Collected data —
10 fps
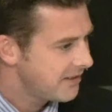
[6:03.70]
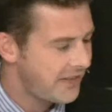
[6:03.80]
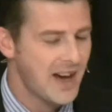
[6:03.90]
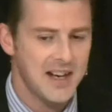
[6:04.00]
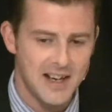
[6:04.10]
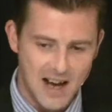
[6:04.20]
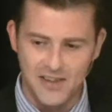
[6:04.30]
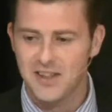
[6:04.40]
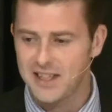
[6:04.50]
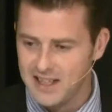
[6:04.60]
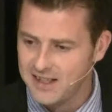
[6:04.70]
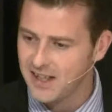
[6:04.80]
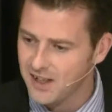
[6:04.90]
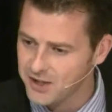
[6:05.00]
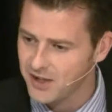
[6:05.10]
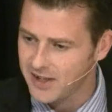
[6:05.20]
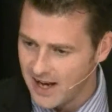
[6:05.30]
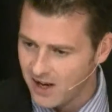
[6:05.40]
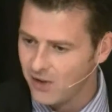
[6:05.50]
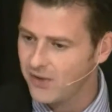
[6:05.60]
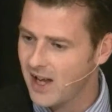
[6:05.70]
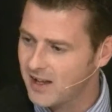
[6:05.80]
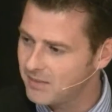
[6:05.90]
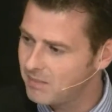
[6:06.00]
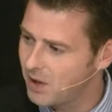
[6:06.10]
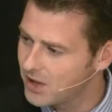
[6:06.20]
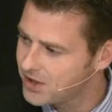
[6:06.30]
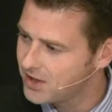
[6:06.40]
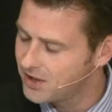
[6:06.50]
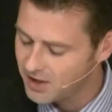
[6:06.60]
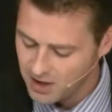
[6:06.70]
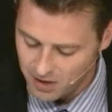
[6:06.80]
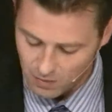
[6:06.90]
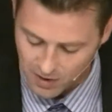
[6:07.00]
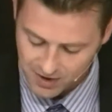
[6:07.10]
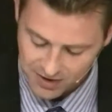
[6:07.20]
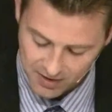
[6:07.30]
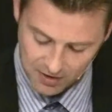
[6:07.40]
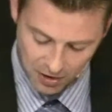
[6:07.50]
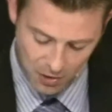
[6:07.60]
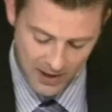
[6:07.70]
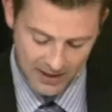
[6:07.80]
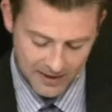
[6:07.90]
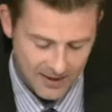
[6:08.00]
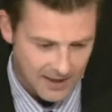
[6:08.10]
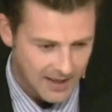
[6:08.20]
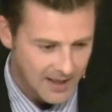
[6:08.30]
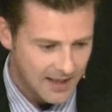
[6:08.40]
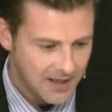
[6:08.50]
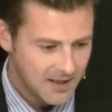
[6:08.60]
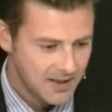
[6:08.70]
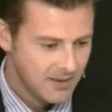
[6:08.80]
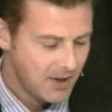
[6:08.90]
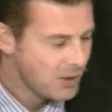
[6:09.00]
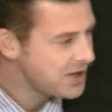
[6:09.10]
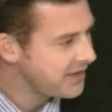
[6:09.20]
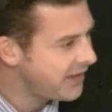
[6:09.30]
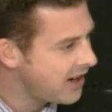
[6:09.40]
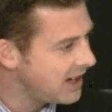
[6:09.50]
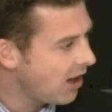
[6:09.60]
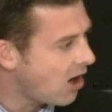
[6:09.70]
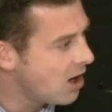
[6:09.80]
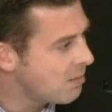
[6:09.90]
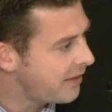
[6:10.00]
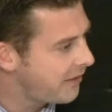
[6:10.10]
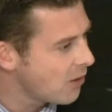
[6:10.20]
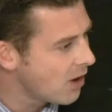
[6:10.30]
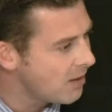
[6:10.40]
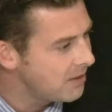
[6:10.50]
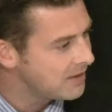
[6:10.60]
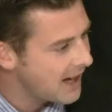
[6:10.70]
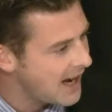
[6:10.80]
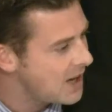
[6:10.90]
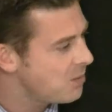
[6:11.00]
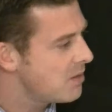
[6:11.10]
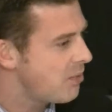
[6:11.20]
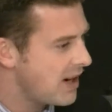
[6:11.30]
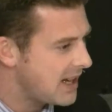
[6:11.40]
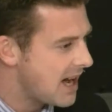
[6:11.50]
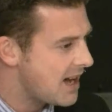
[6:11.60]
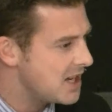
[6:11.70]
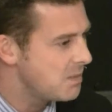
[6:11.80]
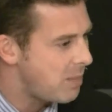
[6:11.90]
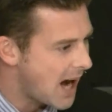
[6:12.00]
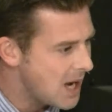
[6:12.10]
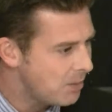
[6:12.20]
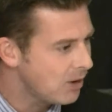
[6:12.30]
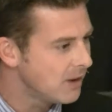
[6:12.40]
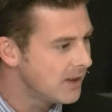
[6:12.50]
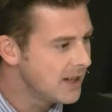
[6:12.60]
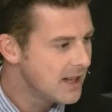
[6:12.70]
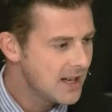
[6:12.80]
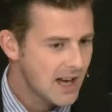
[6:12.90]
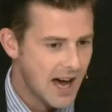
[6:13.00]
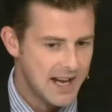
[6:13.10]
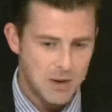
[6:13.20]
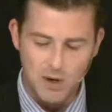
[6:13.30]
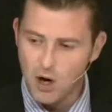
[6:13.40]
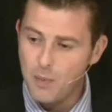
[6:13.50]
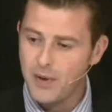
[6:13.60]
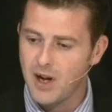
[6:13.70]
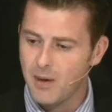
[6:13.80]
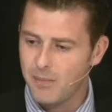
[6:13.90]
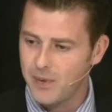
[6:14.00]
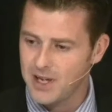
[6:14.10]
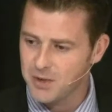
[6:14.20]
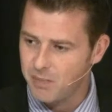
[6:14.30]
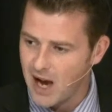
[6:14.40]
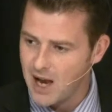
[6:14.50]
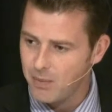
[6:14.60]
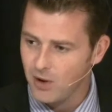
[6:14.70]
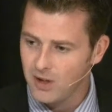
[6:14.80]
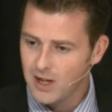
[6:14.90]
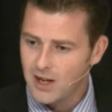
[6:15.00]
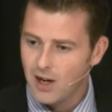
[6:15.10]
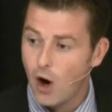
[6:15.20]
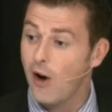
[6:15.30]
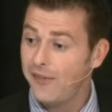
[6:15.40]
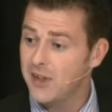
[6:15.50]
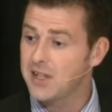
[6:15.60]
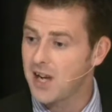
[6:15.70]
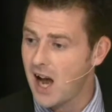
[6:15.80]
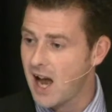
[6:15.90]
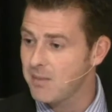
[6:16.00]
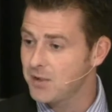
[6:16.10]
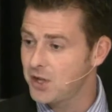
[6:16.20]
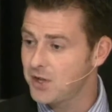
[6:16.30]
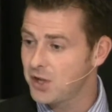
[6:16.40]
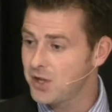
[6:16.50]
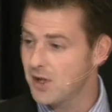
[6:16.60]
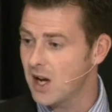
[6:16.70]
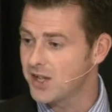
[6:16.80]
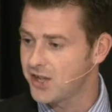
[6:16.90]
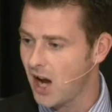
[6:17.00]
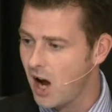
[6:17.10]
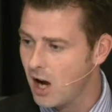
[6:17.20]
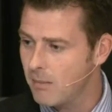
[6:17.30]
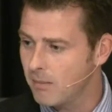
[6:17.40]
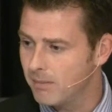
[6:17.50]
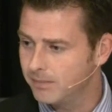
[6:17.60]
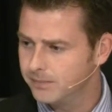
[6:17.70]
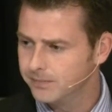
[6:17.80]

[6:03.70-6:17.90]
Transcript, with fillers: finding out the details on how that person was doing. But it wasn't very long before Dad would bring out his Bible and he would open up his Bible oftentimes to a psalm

Work item —
The entries above must be output exactly, with every image left out.

Response for this exercise —
10 fps
[6:03.70]
[6:03.80]
[6:03.90]
[6:04.00]
[6:04.10]
[6:04.20]
[6:04.30]
[6:04.40]
[6:04.50]
[6:04.60]
[6:04.70]
[6:04.80]
[6:04.90]
[6:05.00]
[6:05.10]
[6:05.20]
[6:05.30]
[6:05.40]
[6:05.50]
[6:05.60]
[6:05.70]
[6:05.80]
[6:05.90]
[6:06.00]
[6:06.10]
[6:06.20]
[6:06.30]
[6:06.40]
[6:06.50]
[6:06.60]
[6:06.70]
[6:06.80]
[6:06.90]
[6:07.00]
[6:07.10]
[6:07.20]
[6:07.30]
[6:07.40]
[6:07.50]
[6:07.60]
[6:07.70]
[6:07.80]
[6:07.90]
[6:08.00]
[6:08.10]
[6:08.20]
[6:08.30]
[6:08.40]
[6:08.50]
[6:08.60]
[6:08.70]
[6:08.80]
[6:08.90]
[6:09.00]
[6:09.10]
[6:09.20]
[6:09.30]
[6:09.40]
[6:09.50]
[6:09.60]
[6:09.70]
[6:09.80]
[6:09.90]
[6:10.00]
[6:10.10]
[6:10.20]
[6:10.30]
[6:10.40]
[6:10.50]
[6:10.60]
[6:10.70]
[6:10.80]
[6:10.90]
[6:11.00]
[6:11.10]
[6:11.20]
[6:11.30]
[6:11.40]
[6:11.50]
[6:11.60]
[6:11.70]
[6:11.80]
[6:11.90]
[6:12.00]
[6:12.10]
[6:12.20]
[6:12.30]
[6:12.40]
[6:12.50]
[6:12.60]
[6:12.70]
[6:12.80]
[6:12.90]
[6:13.00]
[6:13.10]
[6:13.20]
[6:13.30]
[6:13.40]
[6:13.50]
[6:13.60]
[6:13.70]
[6:13.80]
[6:13.90]
[6:14.00]
[6:14.10]
[6:14.20]
[6:14.30]
[6:14.40]
[6:14.50]
[6:14.60]
[6:14.70]
[6:14.80]
[6:14.90]
[6:15.00]
[6:15.10]
[6:15.20]
[6:15.30]
[6:15.40]
[6:15.50]
[6:15.60]
[6:15.70]
[6:15.80]
[6:15.90]
[6:16.00]
[6:16.10]
[6:16.20]
[6:16.30]
[6:16.40]
[6:16.50]
[6:16.60]
[6:16.70]
[6:16.80]
[6:16.90]
[6:17.00]
[6:17.10]
[6:17.20]
[6:17.30]
[6:17.40]
[6:17.50]
[6:17.60]
[6:17.70]
[6:17.80]

[6:03.70-6:17.90]
Transcript, with fillers: finding out the details on how that person was doing. But it wasn't very long before Dad would bring out his Bible and he would open up his Bible oftentimes to a psalm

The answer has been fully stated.